One of our family’s absolute favorite things to do is curl up in front of a toasty fire on a cold, winter night. We adored our fireplace at our old house. It was a beautiful wood burner, built with bricks from an old, Detroit factory and a mantle made of swamp log. It had such character. At our new house, the fireplace was far less inspiring. As you’ll see in the photo below, it was entirely made of drywall, with a standard mantle and stove insert. When we learned that the stove could come out, we discussed bringing the fireplace back to life. What you’ll quickly learn is that it’s never really that simple with us.
To start, the wood burning stove was about 500 pounds of cast iron. My husband’s understanding of simple machines is all that I can attribute to us getting the thing out of the house. (It’s still strapped to whatever mechanism we used last, sitting in the garage.) Instantly, the room felt more up-to-date. We had also decided that a new mantle was a fairly inexpensive way to give the fireplace a different look. And so, we grabbed our sledge hammers and pulled that bad boy right down. To our surprise, we discovered brick just below where the mantle had sat. We looked at each other and instantly knew what was about to happen. In a matter of minutes, all of the drywall was down and we had exposed brick! Granted, it was really ugly exposed brick, but brick none the less!

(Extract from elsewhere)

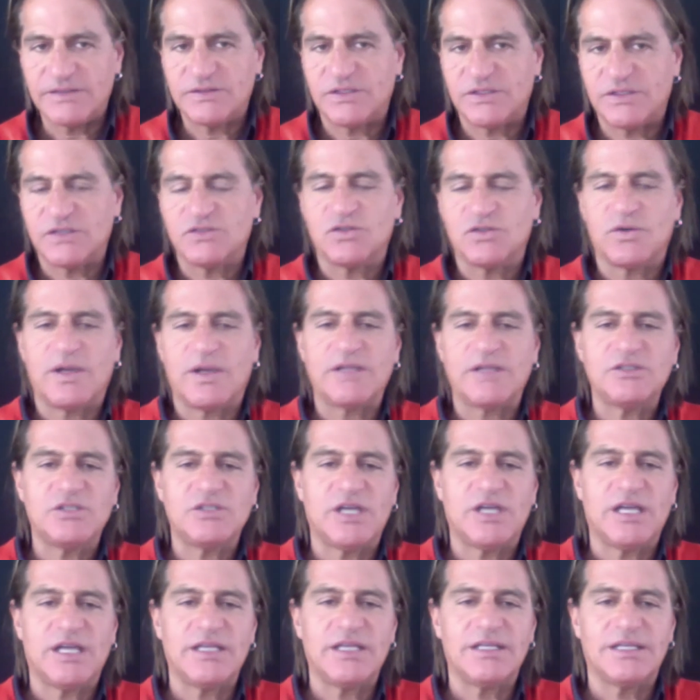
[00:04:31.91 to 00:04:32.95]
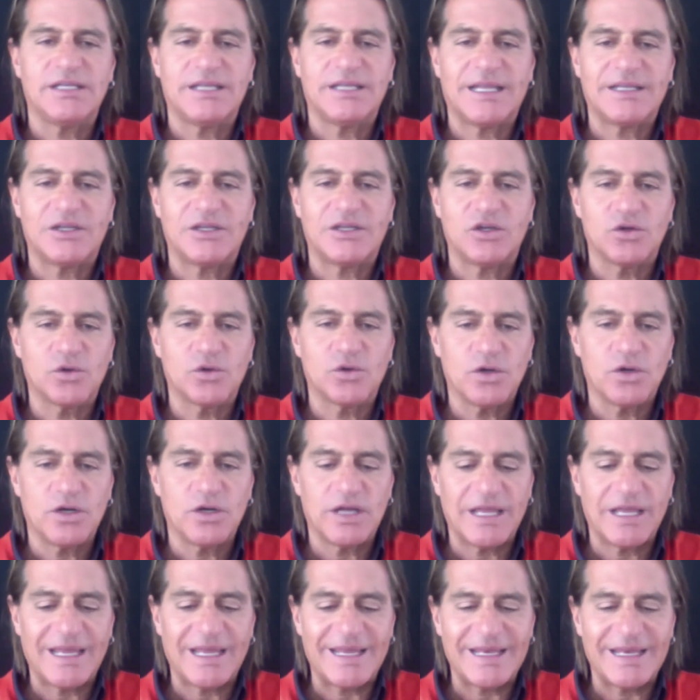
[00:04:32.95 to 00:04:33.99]
situation that you're
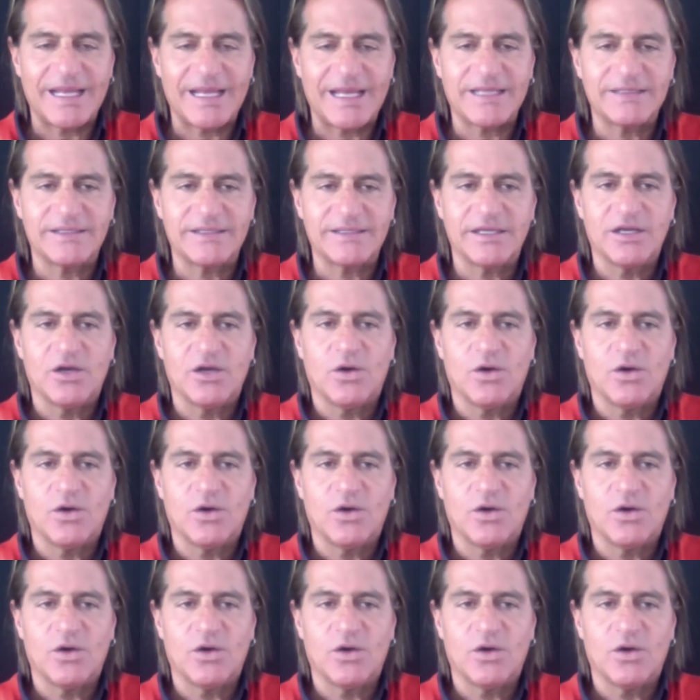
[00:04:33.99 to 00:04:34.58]
in it,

We contemplated painting it, but for some reason, I’ve never been completely in love with that look. I feel like the brick, as ugly as it may have started, loses most of its character when it is painted over. After a bit of reading and looking through photos, we decided to whitewash the brick. My husband was a huge help and we cruised right through the project.
I should probably preface the remainder of this post by telling you that if we didn’t love Michigan as much as we do, I would pack my husband and dogs up, move to Texas, and have Chip and Joanna Gaines design a home for us. I love their style. It’s classic, yet fun. It’s beautiful but still comfortable. In an attempt to capture that style, we spent one Saturday afternoon rummaging through reclaimed barn wood to find our new mantle. It was a tough feat, as we needed a whopping eleven-footer, but we fell in love with an amazing hand-hewn, Elm piece from an old barn in Michigan. Again, thanks to my husband’s ingenuity, we had it fit and hung in just a few days!
Now for the final element. Lots of people suggested we simply paint the upper half of the wall, but then I would have been robbed of my ultimate dream; shiplap. I had been secretly Pinteresting the heck out of DIY shiplap ever since I saw my first episode of Fixer Upper. Of course, the walls of our house are not square, so hanging the wood was a total bear, but it also meant that hubby was ready to wipe his hands of the project and leave the remainder to me when it was done. After a quick paint and distress, it looked just as I had hoped.
As I sit here gazing at our beautiful fireplace and feature wall, I am in such awe of what we have created. It’s hard to remember what that wall looked like when we first moved in. Over the coming weeks, I will share with you the processes we went through to achieve our final product so that you can do them too! I honestly can’t believe how easy it all was. I considered waiting to share this with all of you until the actual tutorials were complete. We also have more to do to the room before it’s finished. To be honest though, I was too excited and too proud to wait. Our house is really starting to feel like a home and I couldn’t love it any more.